Re: [PATCH] per-zone kswapd process

From: William Lee Irwin III (wli@holomorphy.com)
Date: Thu Sep 12 2002 - 23:59:38 EST


On Thu, Sep 12, 2002 at 09:06:20PM -0700, Andrew Morton wrote:
> I still don't see why it's per zone and not per node. It seems strange
> that a wee little laptop would be running two kswapds?
> kswapd can get a ton of work done in the development VM and one per
> node would, I expect, suffice?

Machines without observable NUMA effects can benefit from it if it's
per-zone. It also follows that if there's more than one task doing this,
page replacement is less likely to block entirely.

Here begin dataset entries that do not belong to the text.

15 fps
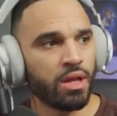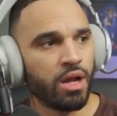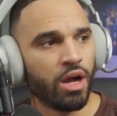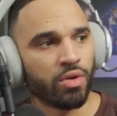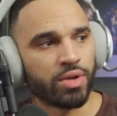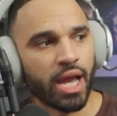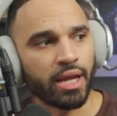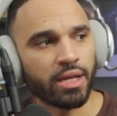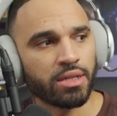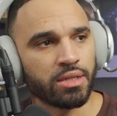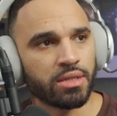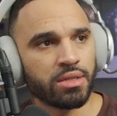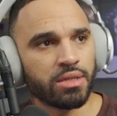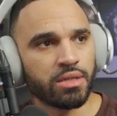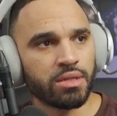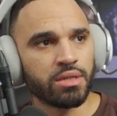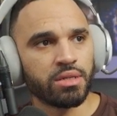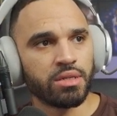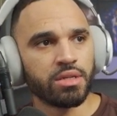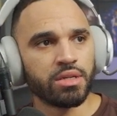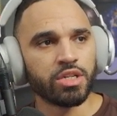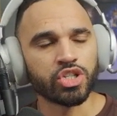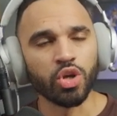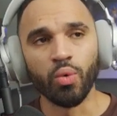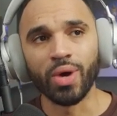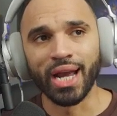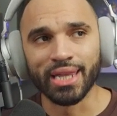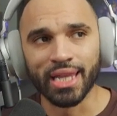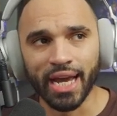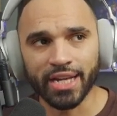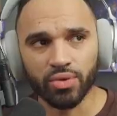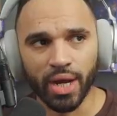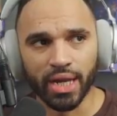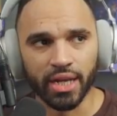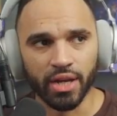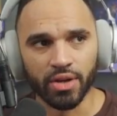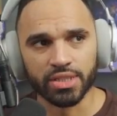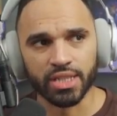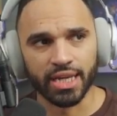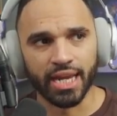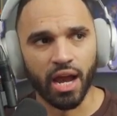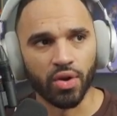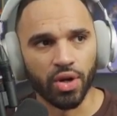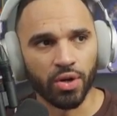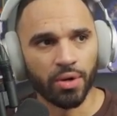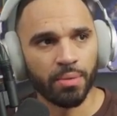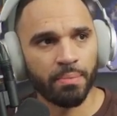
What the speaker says: Okay. So what I liked right here is the counter.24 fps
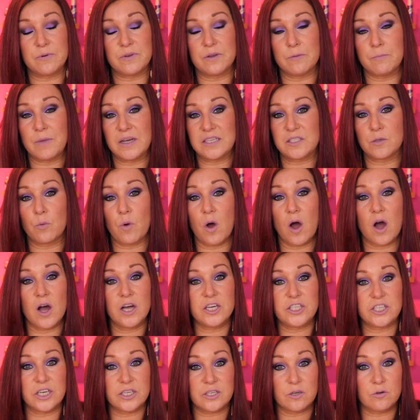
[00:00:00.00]
with no matter what
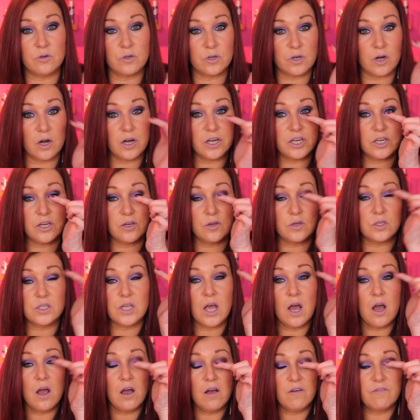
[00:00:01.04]
eyeshadow look I use.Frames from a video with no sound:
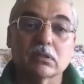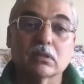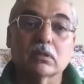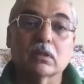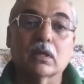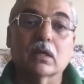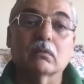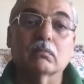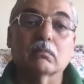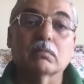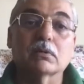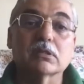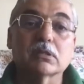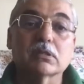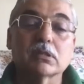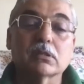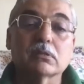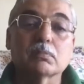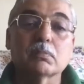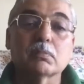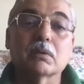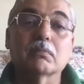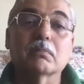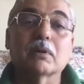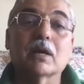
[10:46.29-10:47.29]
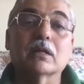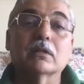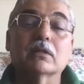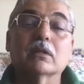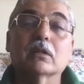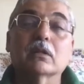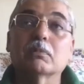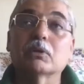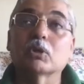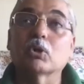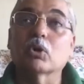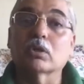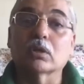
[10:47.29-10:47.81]
That business may either
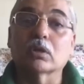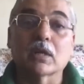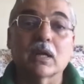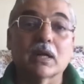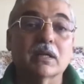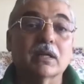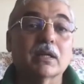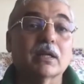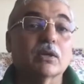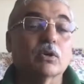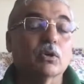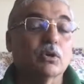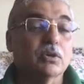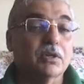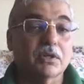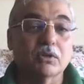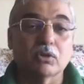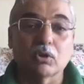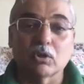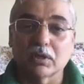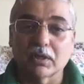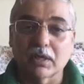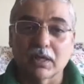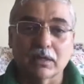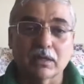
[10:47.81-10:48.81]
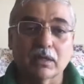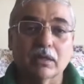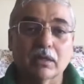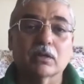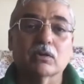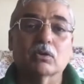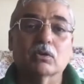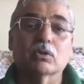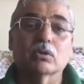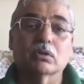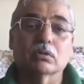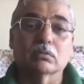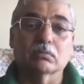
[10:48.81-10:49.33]
be organic or inorganic
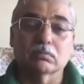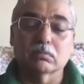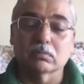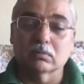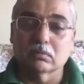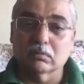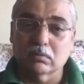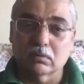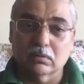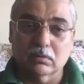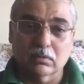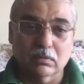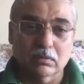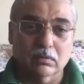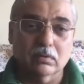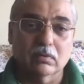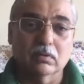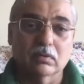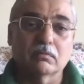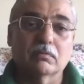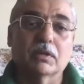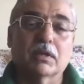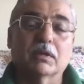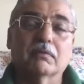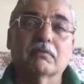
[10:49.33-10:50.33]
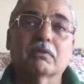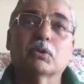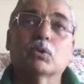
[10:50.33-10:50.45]
or whatever.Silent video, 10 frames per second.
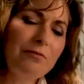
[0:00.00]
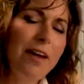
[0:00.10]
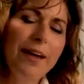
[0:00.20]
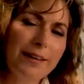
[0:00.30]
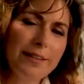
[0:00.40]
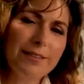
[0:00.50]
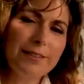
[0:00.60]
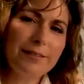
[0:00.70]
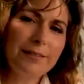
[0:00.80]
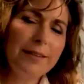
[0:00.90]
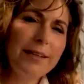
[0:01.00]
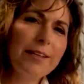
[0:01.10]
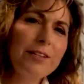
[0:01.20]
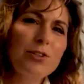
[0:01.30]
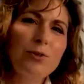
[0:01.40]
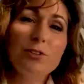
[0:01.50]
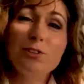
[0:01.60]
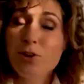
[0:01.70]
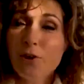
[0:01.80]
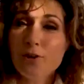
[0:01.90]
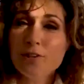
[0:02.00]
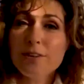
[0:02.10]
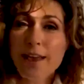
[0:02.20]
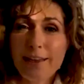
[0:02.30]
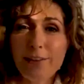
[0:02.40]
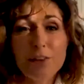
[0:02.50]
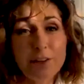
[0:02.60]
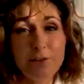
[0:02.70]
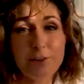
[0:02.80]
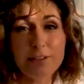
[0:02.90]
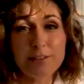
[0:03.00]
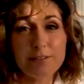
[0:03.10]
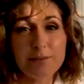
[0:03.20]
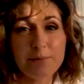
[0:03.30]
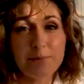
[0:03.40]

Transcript: facts linked to the songs and the lyrics.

Last, but not least,
when I devised it, "per-zone" was the theme.

On Thu, Sep 12, 2002 at 09:06:20PM -0700, Andrew Morton wrote:
> Also, I'm wondering why the individual kernel threads don't have
> their affinity masks set to make them run on the CPUs to which the
> zone (or zones) are local?
> Isn't it the case that with this code you could end up with a kswapd
> on node 0 crunching on node 1's pages while a kswapd on node 1 crunches
> on node 0's pages?

Without some architecture-neutral method of topology detection, there's
no way to do this. A follow-up when it's there should fix it.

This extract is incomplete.